I am currently trying to use the TensorFlow model optimization library to reduce the memory footprint of the models my workplace is running in our production environment. Specifically, I am testing the tfmot.sparsity.keras.prune_low_magnitude API to prune model weights and get the model to a certain percentage of sparsity.

I am very new to this topic and have so far had mixed results and so wanted to reach out to people who would know more about it and perhaps have actively used this tool before.

So far I am trying to prune a very basic autoencoder-like model. I am not sure how to paste the code here, but here is a link to the same question I posted on SO

The goal of this project I am working on is to reduce the file size of the model.pb protobuf file so that when that model is loaded in a Tensorflow Serving container, said container requires less memory to load and run the model and as a result, the cost associated with that container running in the cloud is also lower ( my logic is less RAM needed → smaller bill at the end).

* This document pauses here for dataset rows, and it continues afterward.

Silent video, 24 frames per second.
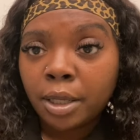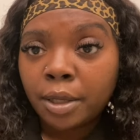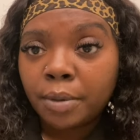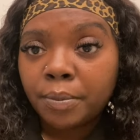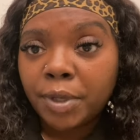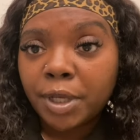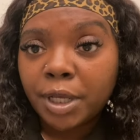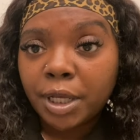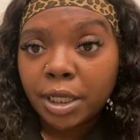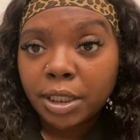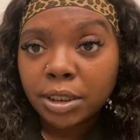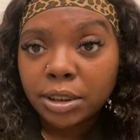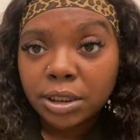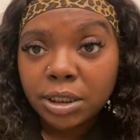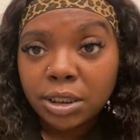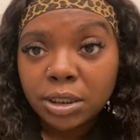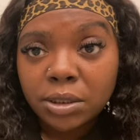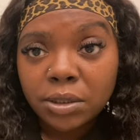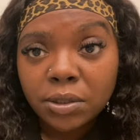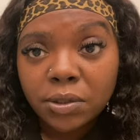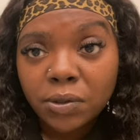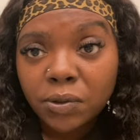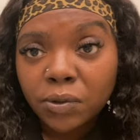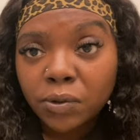because these
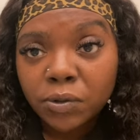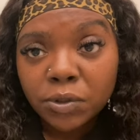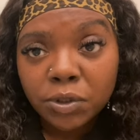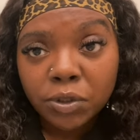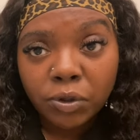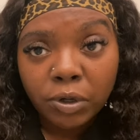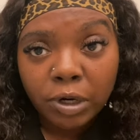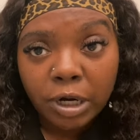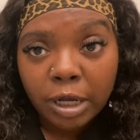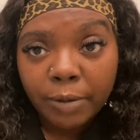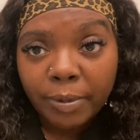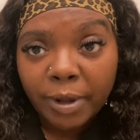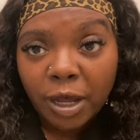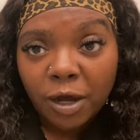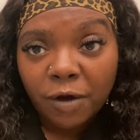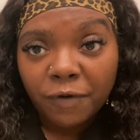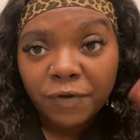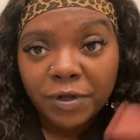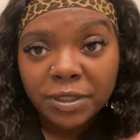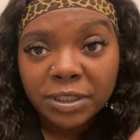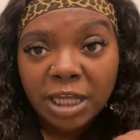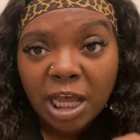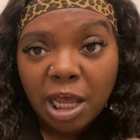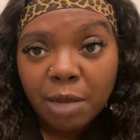little scrub
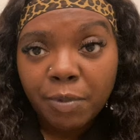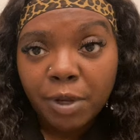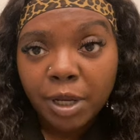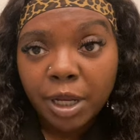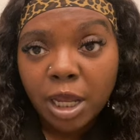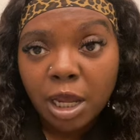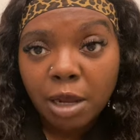outfits I've been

One thing I want to confirm is that I am correct in expecting that a pruned model with say 95% sparsity should have a lower file size when saved in SavedModel format as a protobuf file.

If that is indeed correct, then I am not sure why if I run the same code (as can be seen in the link) but change the code dimension of the autoencoder, for lower values the protobuf file for the pruned model is indeed small, whereas for larger values of the code dimension the protobuf file for the pruned model actually stays the same or in some cases even takes up more space. I can sort of understand staying the same since the number weights actually remains same, however taking up more space makes no sense to me. It seems to me that something must be wrong, but each time the script is run I fully reset the environment.

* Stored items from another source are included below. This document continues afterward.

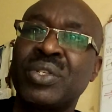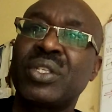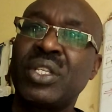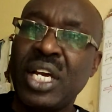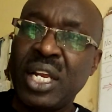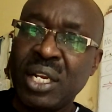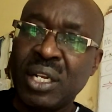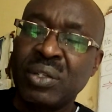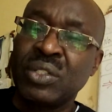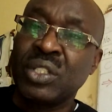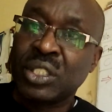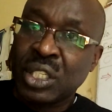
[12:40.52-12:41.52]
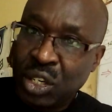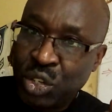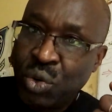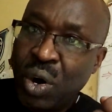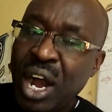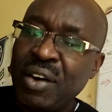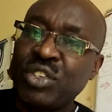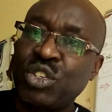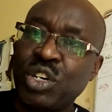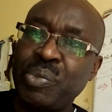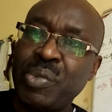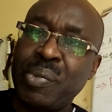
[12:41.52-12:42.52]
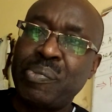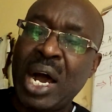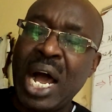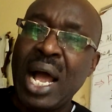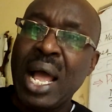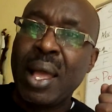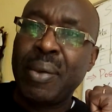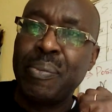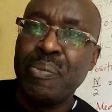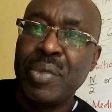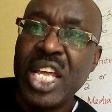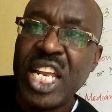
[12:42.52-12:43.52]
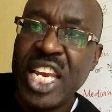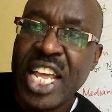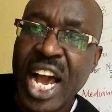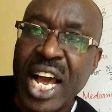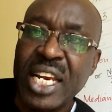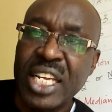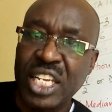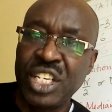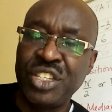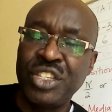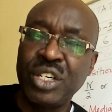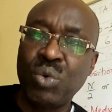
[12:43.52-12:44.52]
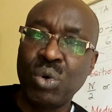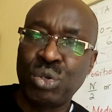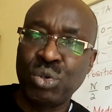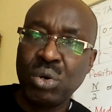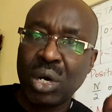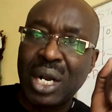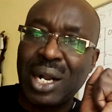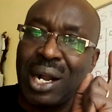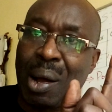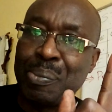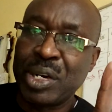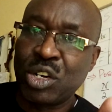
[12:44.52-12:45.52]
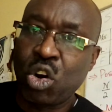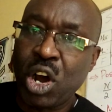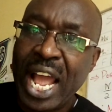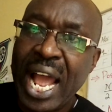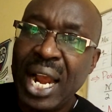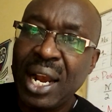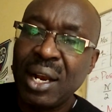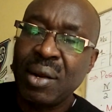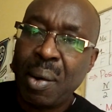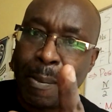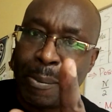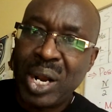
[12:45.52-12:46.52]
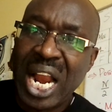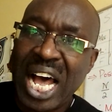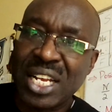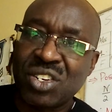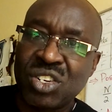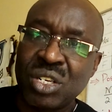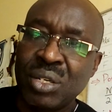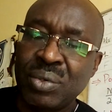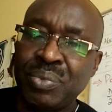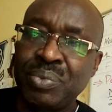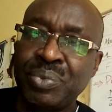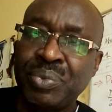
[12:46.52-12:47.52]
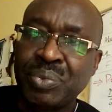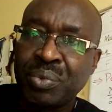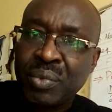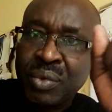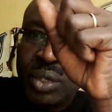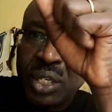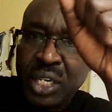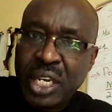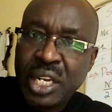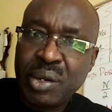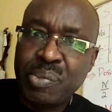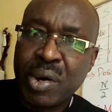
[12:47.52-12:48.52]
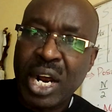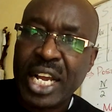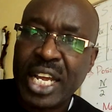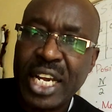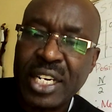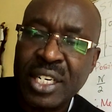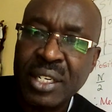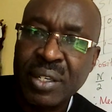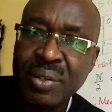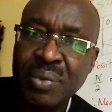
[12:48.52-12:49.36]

Then you have to remember median is equal to capital L plus, in bracket,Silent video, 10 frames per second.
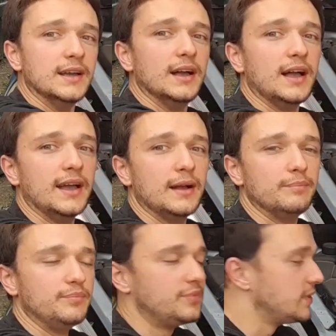
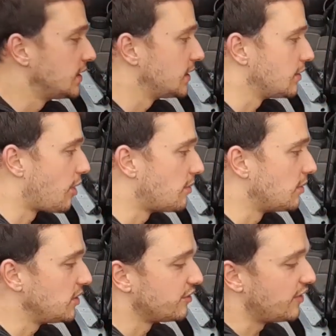The
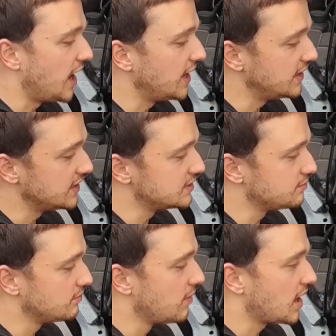problem you'll find is
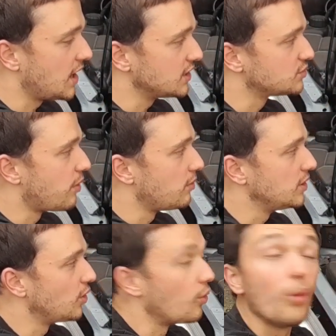mechanics probably
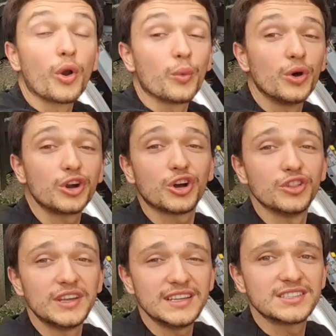don't want to work on
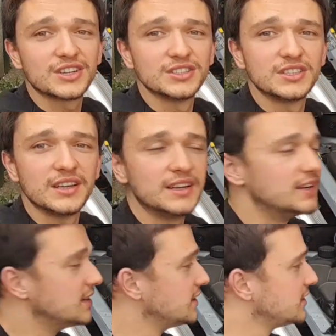these because they're
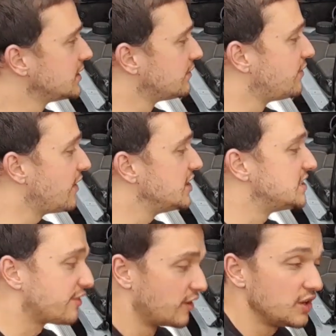very
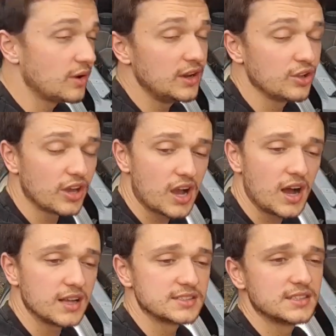different to any other
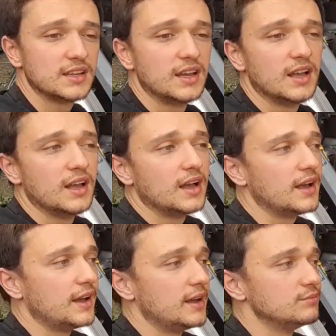cars.
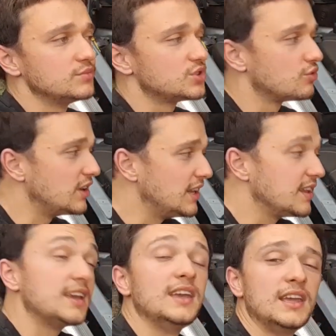So really the
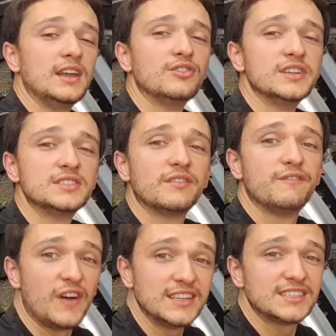key here is
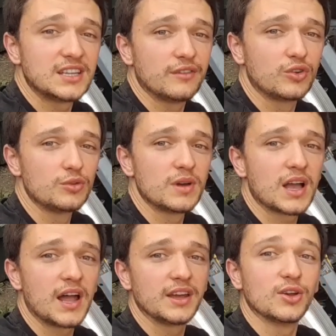find yourself a good
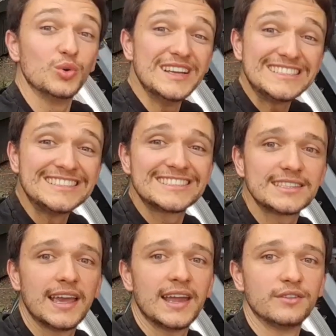mechanic who isn't
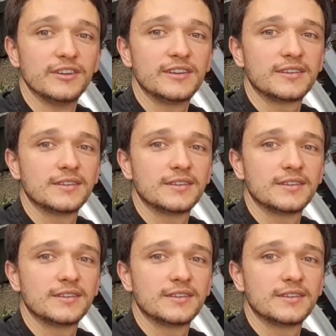scared of it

However, it is very possible I am just misunderstanding what weights pruning is meant to achieve and/or missing some very important implementation detail which is resulting in this sort of behavior. I have unfortunately not been able to find much online about optimizing production models meant for TF Serving outside of quantization and storing models as tflite. However, since, as I understand, TF Serving does not work with tflite models, that is not very useful to me.

I have been banging my head on the table with this problem for a while now so any help would be much much appreciated.